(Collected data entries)
####################
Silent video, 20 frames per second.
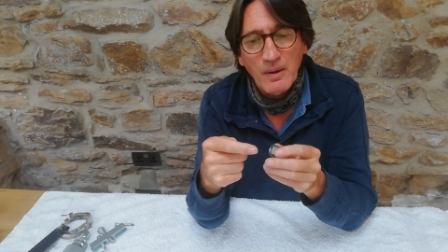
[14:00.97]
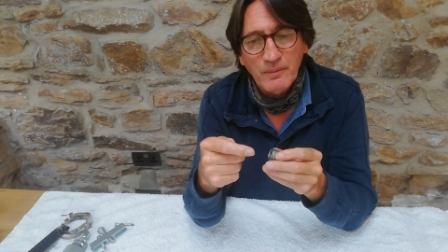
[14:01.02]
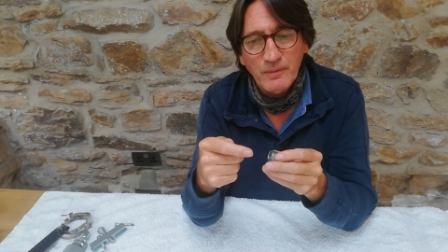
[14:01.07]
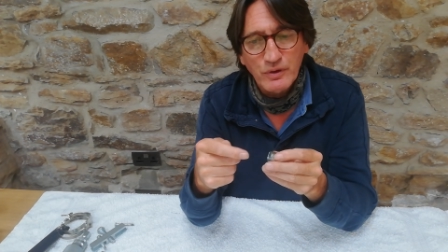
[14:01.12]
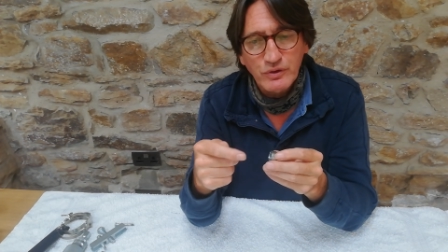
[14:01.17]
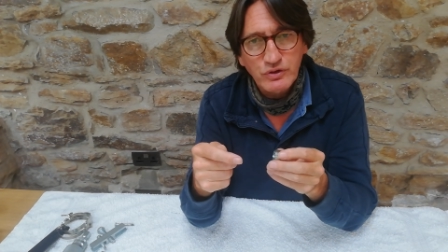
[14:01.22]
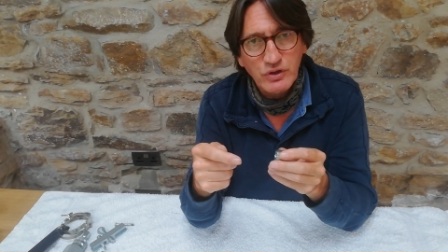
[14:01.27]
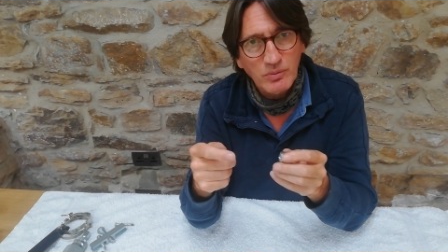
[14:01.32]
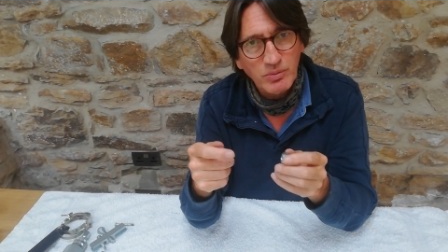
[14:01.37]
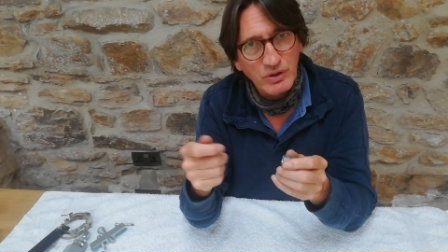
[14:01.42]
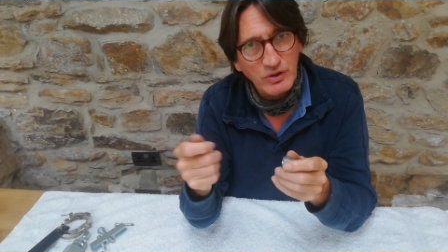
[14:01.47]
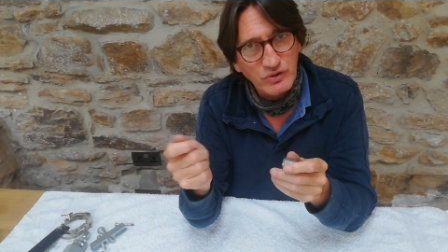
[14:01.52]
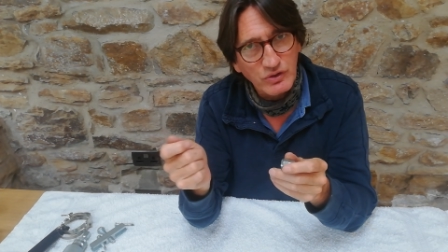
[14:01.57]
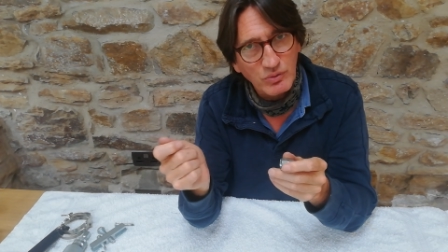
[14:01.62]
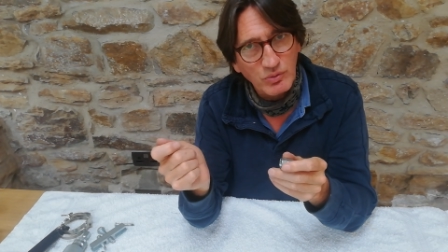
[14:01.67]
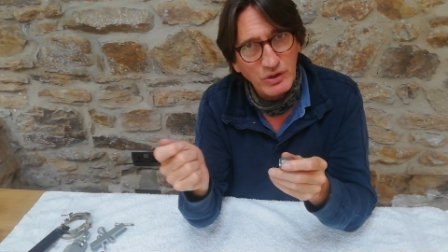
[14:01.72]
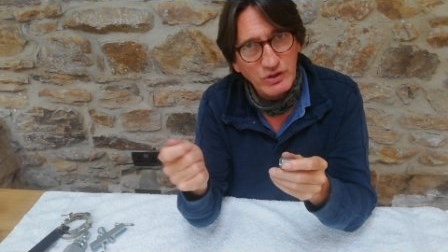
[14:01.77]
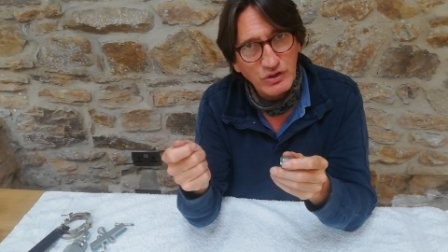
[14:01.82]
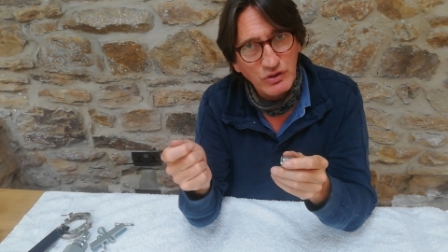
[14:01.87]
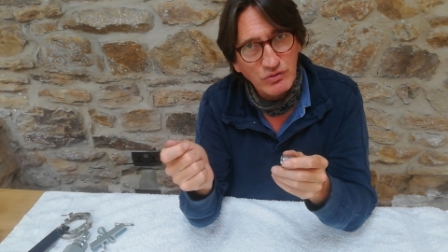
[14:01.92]
The trouble is that
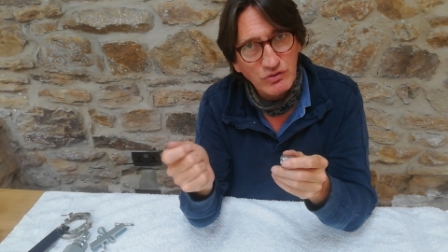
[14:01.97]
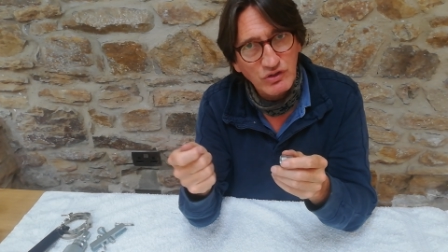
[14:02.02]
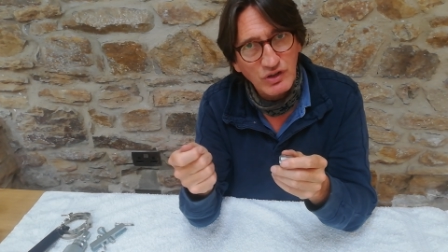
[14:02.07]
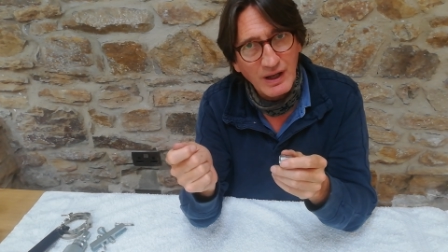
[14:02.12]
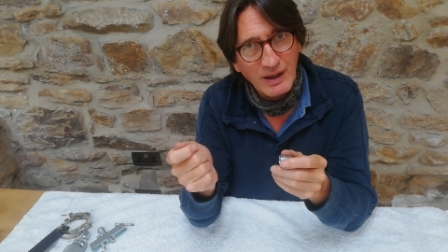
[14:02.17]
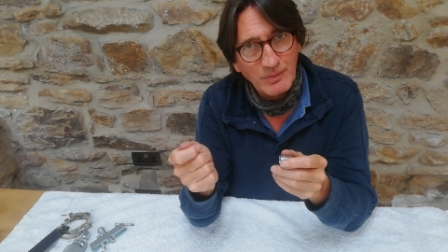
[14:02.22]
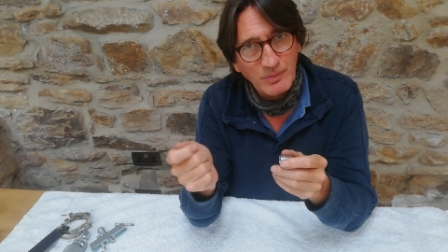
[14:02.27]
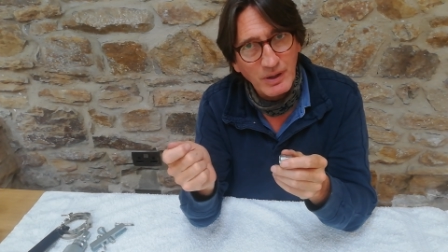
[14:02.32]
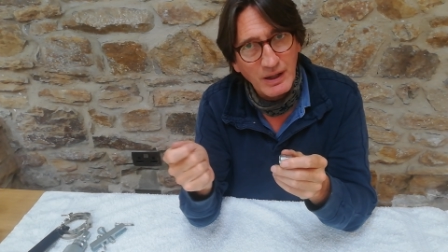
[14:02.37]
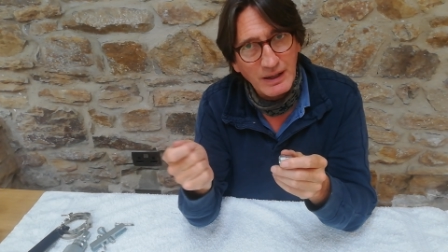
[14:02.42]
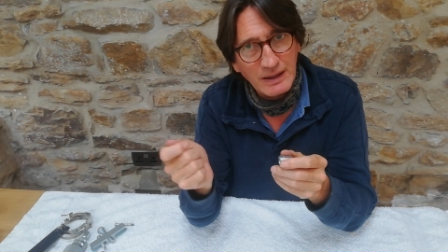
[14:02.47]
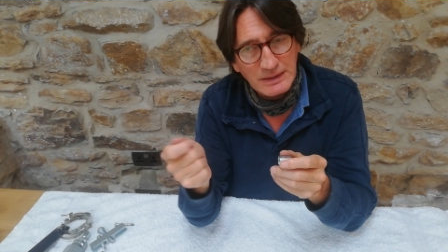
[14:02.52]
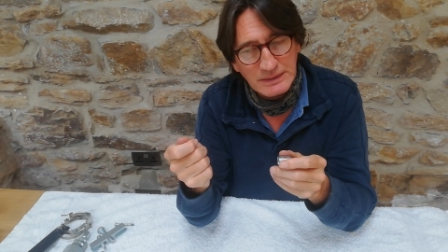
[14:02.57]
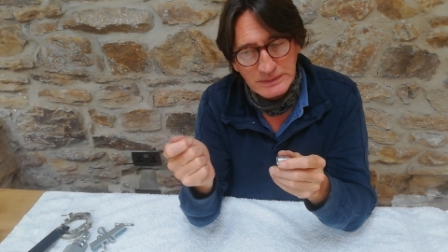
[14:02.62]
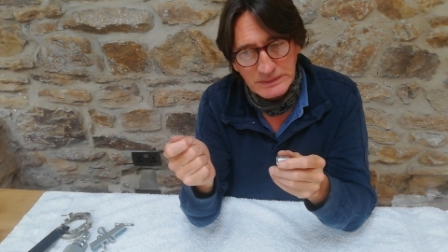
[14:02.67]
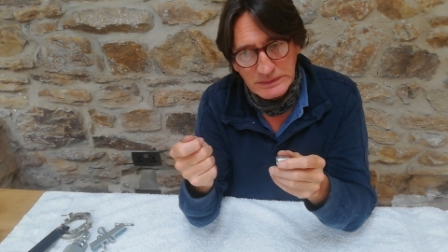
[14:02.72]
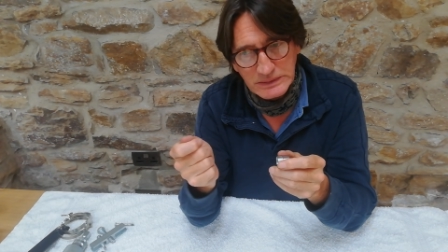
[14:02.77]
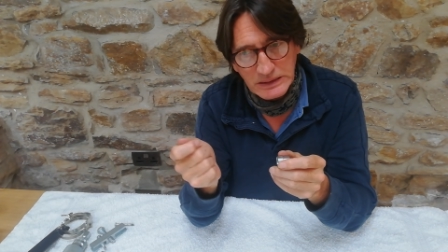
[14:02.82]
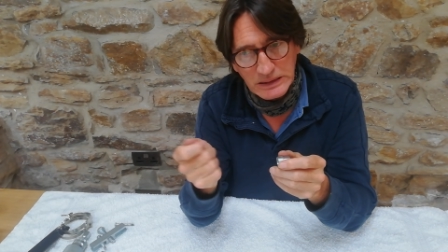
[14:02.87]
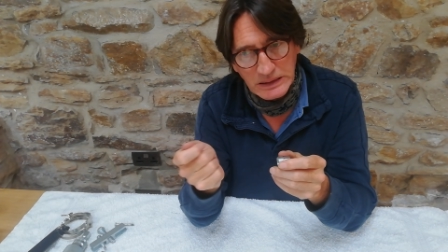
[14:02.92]
when you tap
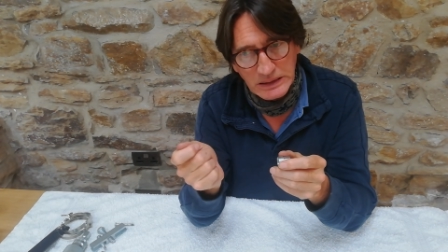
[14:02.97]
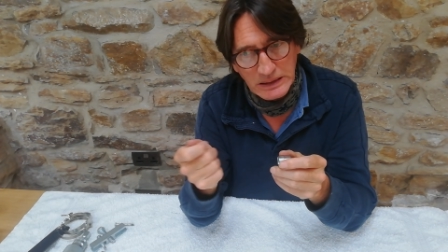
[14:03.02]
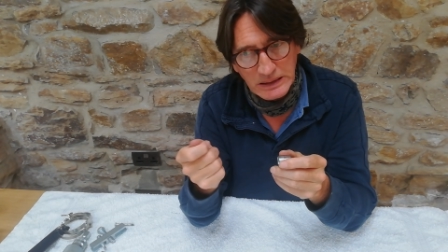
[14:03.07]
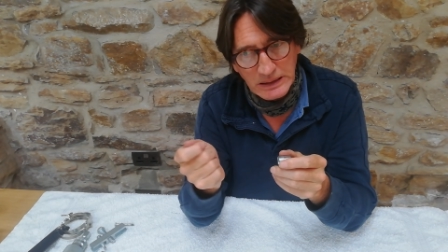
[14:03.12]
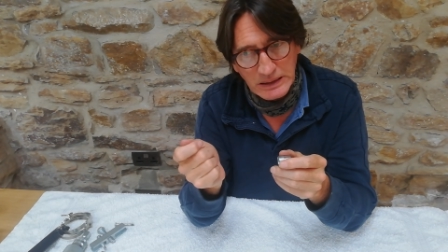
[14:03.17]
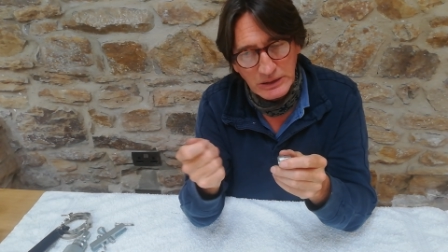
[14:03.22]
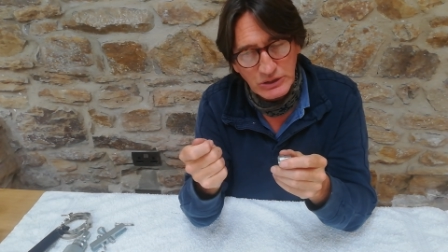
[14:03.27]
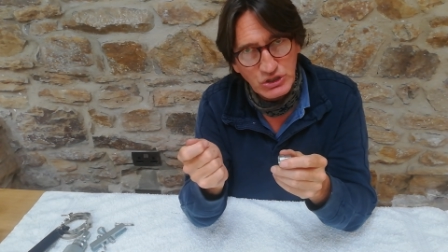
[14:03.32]
that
####################
Exercise: When you copy the data, keep every line exact and drop the pictures.

Solution to this task:
Silent video, 20 frames per second.
[14:00.97]
[14:01.02]
[14:01.07]
[14:01.12]
[14:01.17]
[14:01.22]
[14:01.27]
[14:01.32]
[14:01.37]
[14:01.42]
[14:01.47]
[14:01.52]
[14:01.57]
[14:01.62]
[14:01.67]
[14:01.72]
[14:01.77]
[14:01.82]
[14:01.87]
[14:01.92]
The trouble is that
[14:01.97]
[14:02.02]
[14:02.07]
[14:02.12]
[14:02.17]
[14:02.22]
[14:02.27]
[14:02.32]
[14:02.37]
[14:02.42]
[14:02.47]
[14:02.52]
[14:02.57]
[14:02.62]
[14:02.67]
[14:02.72]
[14:02.77]
[14:02.82]
[14:02.87]
[14:02.92]
when you tap
[14:02.97]
[14:03.02]
[14:03.07]
[14:03.12]
[14:03.17]
[14:03.22]
[14:03.27]
[14:03.32]
that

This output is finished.